DATA FOR THE TASK →
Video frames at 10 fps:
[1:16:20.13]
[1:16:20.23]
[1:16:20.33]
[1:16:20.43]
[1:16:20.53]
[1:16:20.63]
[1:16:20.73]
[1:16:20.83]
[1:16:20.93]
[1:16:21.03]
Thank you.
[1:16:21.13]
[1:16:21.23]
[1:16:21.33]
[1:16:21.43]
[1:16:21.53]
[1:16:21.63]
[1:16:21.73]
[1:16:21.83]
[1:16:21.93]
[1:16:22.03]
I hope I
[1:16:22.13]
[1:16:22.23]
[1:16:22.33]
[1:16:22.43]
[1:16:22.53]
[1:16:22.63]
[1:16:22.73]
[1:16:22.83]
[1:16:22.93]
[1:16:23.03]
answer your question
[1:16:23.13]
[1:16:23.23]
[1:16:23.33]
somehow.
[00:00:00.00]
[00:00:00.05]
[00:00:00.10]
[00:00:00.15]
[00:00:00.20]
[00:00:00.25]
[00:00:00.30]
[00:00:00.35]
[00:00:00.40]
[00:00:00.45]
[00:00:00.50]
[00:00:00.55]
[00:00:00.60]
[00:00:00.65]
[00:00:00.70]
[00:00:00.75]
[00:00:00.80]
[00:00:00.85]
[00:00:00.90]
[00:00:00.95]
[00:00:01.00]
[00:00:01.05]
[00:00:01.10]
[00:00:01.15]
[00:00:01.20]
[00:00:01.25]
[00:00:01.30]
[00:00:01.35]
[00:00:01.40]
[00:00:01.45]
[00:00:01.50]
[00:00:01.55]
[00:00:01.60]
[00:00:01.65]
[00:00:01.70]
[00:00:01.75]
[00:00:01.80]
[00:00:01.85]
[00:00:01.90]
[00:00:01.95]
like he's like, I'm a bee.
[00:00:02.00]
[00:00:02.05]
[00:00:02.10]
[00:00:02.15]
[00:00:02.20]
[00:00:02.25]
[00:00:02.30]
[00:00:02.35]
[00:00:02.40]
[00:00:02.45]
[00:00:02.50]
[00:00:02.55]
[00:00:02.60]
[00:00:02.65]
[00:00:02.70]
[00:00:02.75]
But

INSTRUCTIONS FOR THE TASK → Everything from the first line of the entries above through the line with "[1:16:22.23]" is to be reproduced exactly, and nothing else.

ANSWER TO THE PROBLEM →
Video frames at 10 fps:
[1:16:20.13]
[1:16:20.23]
[1:16:20.33]
[1:16:20.43]
[1:16:20.53]
[1:16:20.63]
[1:16:20.73]
[1:16:20.83]
[1:16:20.93]
[1:16:21.03]
Thank you.
[1:16:21.13]
[1:16:21.23]
[1:16:21.33]
[1:16:21.43]
[1:16:21.53]
[1:16:21.63]
[1:16:21.73]
[1:16:21.83]
[1:16:21.93]
[1:16:22.03]
I hope I
[1:16:22.13]
[1:16:22.23]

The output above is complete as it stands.